Set2 "A" "D" "B" "A" "Group2
Set3 NA "B" "C" "A" "Group1"
Set4 "A" "D" "B" "A" "Group3"
Set5 "F" "G" NA "F" "Group4"
Set6 "A" "B" "C" "C" "Group5"
# as new df
COMP
Set1 "Group1"
Set2 "Group2
Set3 "Group1"
Set4 "Group3"
Set5 "Group4"
Set6 "Group5"
我认为这可以用rowwise()
和map
来实现,但即使在阅读了类似的问题之后,我也无法确切地弄清楚如何实现这一点,特别是如何连续一致地命名新组。如有任何意见,不胜感激。
您可以将NA
替换为.
,粘贴到字符串中并使用grepl()
进行模式匹配。
library(magrittr)
sets <- as.data.frame(sets)
sets %>%
replace(is.na(sets), ".") %>%
do.call(paste0, .) %>%
outer(., ., function(x, y) mapply(grepl, x, y)) %>%
t() %>%
max.col(ties.method = "last") %>%
match(unique(.))
[1] 1 2 1 2 3 4
但是有可能将NA
s视为野生将匹配多行,因此这样做可能更安全:
# Change Row 6 so both Row 6 and Row 1 match Row 3
Set6 <- c("B", "B", "C", "A")
sets %>%
replace(is.na(sets), ".") %>%
do.call(paste0, .) %>%
outer(., ., function(x, y) mapply(grepl, x, y)) %>%
apply(2, which)
[[1]]
[1] 1 3
[[2]]
[1] 2 4
[[3]]
[1] 3
[[4]]
[1] 2 4
[[5]]
[1] 5
[[6]]
[1] 3 6
说明哪一行与另一行(包括其本身)匹配。
一个非常丑陋的while
循环解决方案,但我认为它是有效的。
#Change sets to dataframe
sets <- data.frame(sets)
result <- integer(nrow(sets))
group_count <- 1
x <- 1
while(any(result == 0)) {
a <- sets[-x, !is.na(sets[x, ])]
b <- na.omit(unlist(sets[x, ]))
inds <- which(rowSums(sweep(a, 2, as.matrix(b), `==`), na.rm = TRUE) == length(b))

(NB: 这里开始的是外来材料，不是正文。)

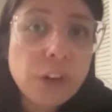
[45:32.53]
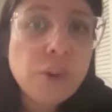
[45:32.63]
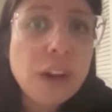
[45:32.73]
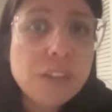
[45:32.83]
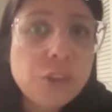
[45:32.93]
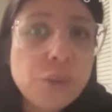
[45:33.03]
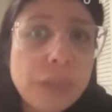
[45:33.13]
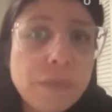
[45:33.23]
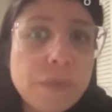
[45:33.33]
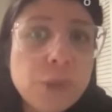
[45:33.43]
across the
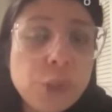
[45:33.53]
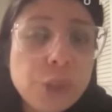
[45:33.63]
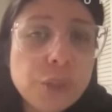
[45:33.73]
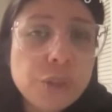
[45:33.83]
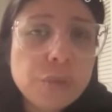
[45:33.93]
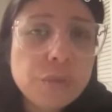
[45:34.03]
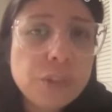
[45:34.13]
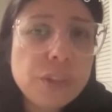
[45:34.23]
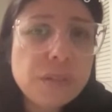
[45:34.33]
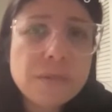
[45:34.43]
street from a church,
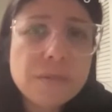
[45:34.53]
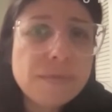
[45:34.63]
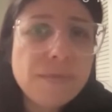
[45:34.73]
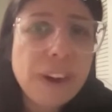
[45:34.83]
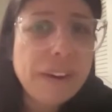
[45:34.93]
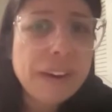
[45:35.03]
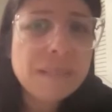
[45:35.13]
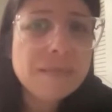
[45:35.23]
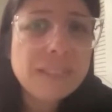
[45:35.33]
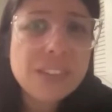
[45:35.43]
which is
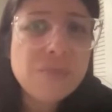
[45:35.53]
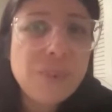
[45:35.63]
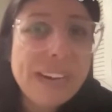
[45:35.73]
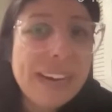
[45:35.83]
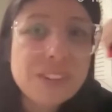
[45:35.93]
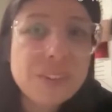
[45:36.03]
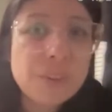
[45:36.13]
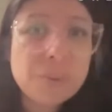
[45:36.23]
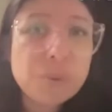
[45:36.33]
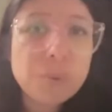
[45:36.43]
it's right next to
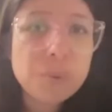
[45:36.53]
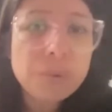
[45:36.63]
the school.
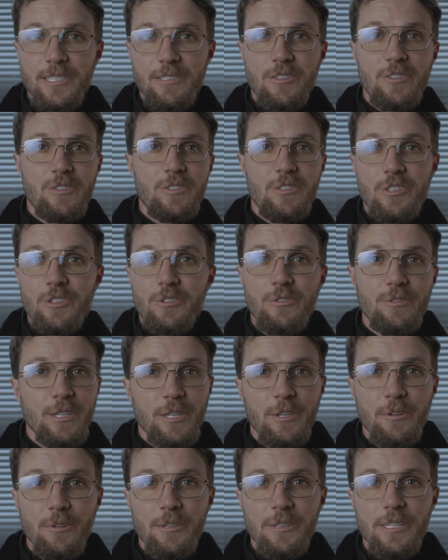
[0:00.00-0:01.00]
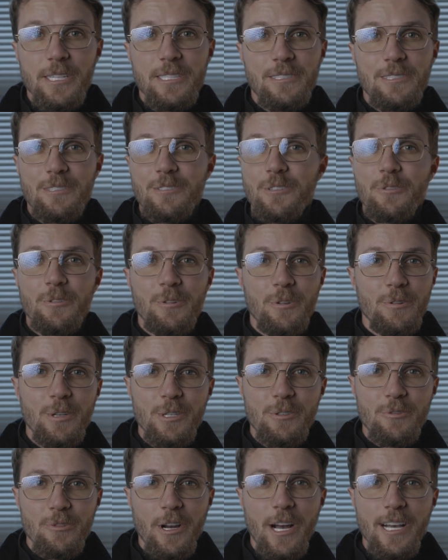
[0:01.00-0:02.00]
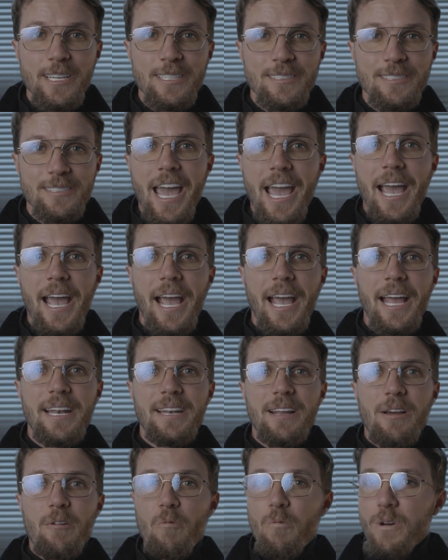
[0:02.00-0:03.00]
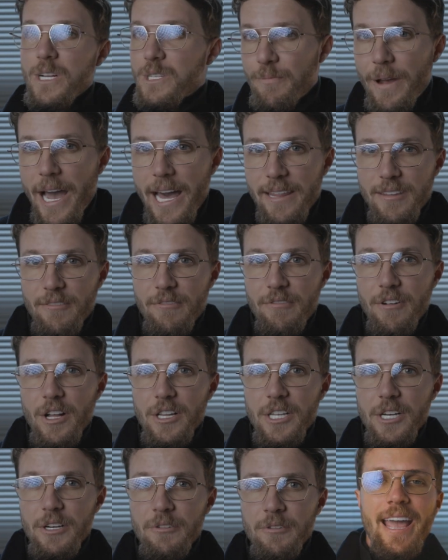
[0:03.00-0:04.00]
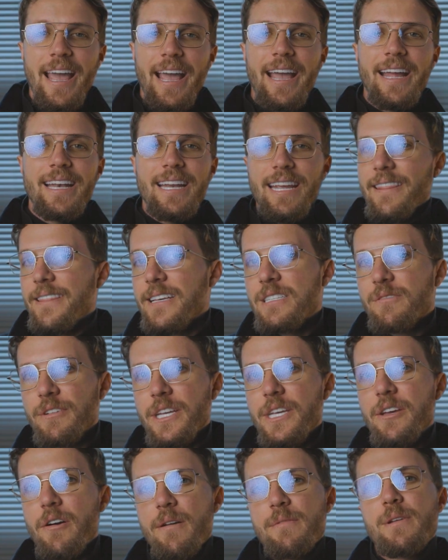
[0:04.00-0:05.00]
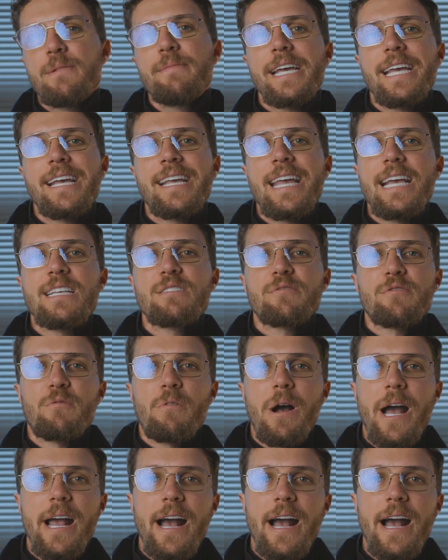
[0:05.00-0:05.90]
just choosing who to listen to, who to trust, and which path to follow. And in this video, I'm gonna make a case for why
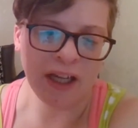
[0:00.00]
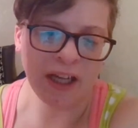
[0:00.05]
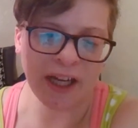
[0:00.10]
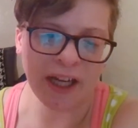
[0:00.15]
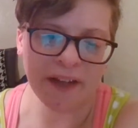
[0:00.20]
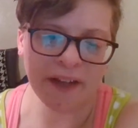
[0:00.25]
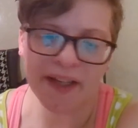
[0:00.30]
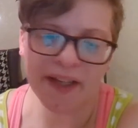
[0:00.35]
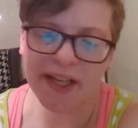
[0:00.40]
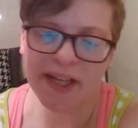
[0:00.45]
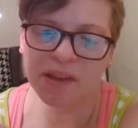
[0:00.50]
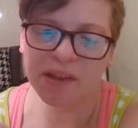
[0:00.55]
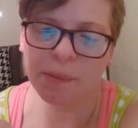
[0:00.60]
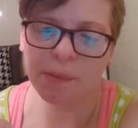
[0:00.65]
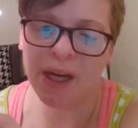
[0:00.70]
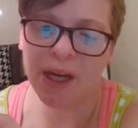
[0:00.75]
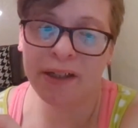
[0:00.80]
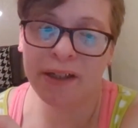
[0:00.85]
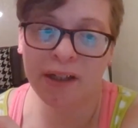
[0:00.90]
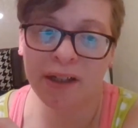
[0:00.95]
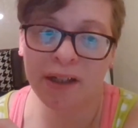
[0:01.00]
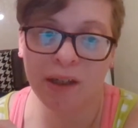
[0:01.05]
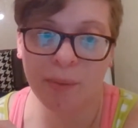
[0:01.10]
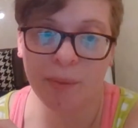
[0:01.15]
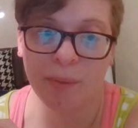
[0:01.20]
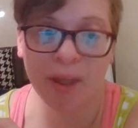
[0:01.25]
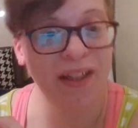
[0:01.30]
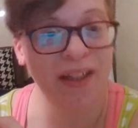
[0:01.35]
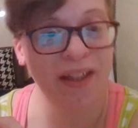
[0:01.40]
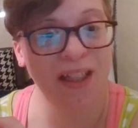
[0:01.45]
And the next bind up,
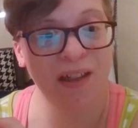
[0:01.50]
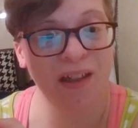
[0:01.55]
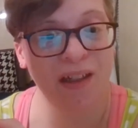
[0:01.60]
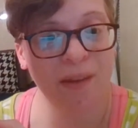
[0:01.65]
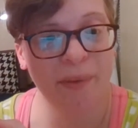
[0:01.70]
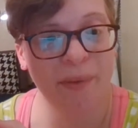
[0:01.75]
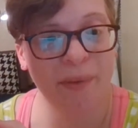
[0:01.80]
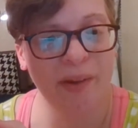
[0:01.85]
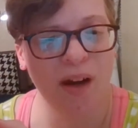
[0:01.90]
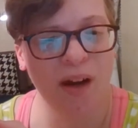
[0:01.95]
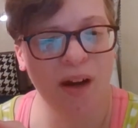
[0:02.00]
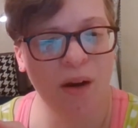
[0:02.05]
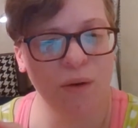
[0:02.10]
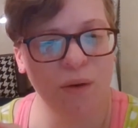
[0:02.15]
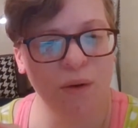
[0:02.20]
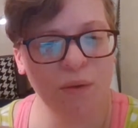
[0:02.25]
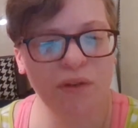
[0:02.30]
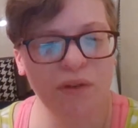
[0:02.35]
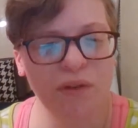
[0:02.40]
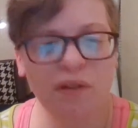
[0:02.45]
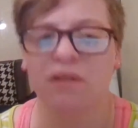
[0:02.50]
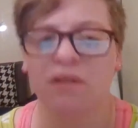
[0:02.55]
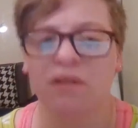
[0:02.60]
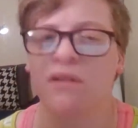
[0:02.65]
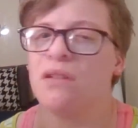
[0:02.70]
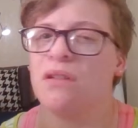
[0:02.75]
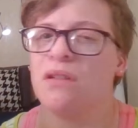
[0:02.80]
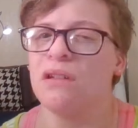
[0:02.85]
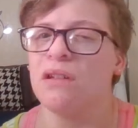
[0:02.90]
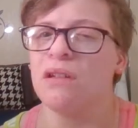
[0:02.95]
I think, comes out
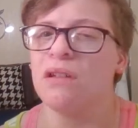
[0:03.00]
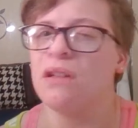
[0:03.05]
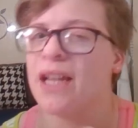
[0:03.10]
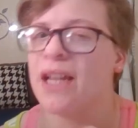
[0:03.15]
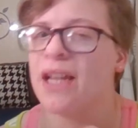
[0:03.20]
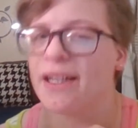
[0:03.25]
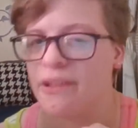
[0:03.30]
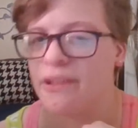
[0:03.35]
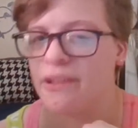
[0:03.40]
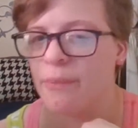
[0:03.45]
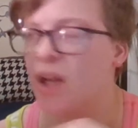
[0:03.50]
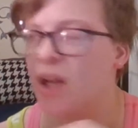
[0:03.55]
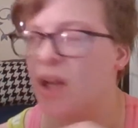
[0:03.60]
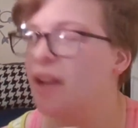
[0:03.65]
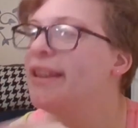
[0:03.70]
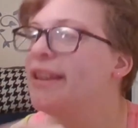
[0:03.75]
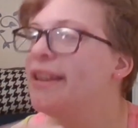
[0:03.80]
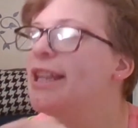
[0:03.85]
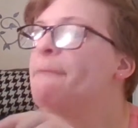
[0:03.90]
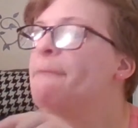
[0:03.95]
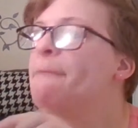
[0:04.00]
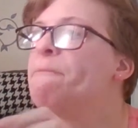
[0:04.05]
next month.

#If a complete match is found
if(length(inds)) {
#Need to adjust the match since we are dropping 1 row from original df
if(all(inds > x)) {
result[c(x, inds + 1)] <- group_count
} else {
result[c(x, inds)] <- group_count
}
} else {
result[x] <- group_count
}
group_count <- group_count + 1
#Get the next row number to check.
x <- which(result == 0)[1]
}
#Reset so you get counts in order 1, 2, 3...
result <- match(result, unique(result))
result
[1] 1 2 1 2 3 4
这里的逻辑是将数据帧中的每一行值与其他行值进行比较,去掉它们的NA
值,如果有匹配,我们用group_count
值更新行。
您可以在创建组id后执行一些模糊连接:
library(tidyverse)
library(fuzzyjoin)
library(stringdist)
#>
#> Attaching package: 'stringdist'
#> The following object is masked from 'package:tidyr':
#>
#> extract
# make toy df
Set1 <- c("A", "B", "C","A")
Set2 <- c("A", "D", "B", "A")
Set3 <- c(NA, "B", "C", "A")
Set4 <- c("A", "D", "B", "A")
Set5 <- c("F", "G", NA, "F")
Set6 <- c("A", "B", "C", "C")
sets <- rbind(Set1, Set2, Set3, Set4, Set5, Set6)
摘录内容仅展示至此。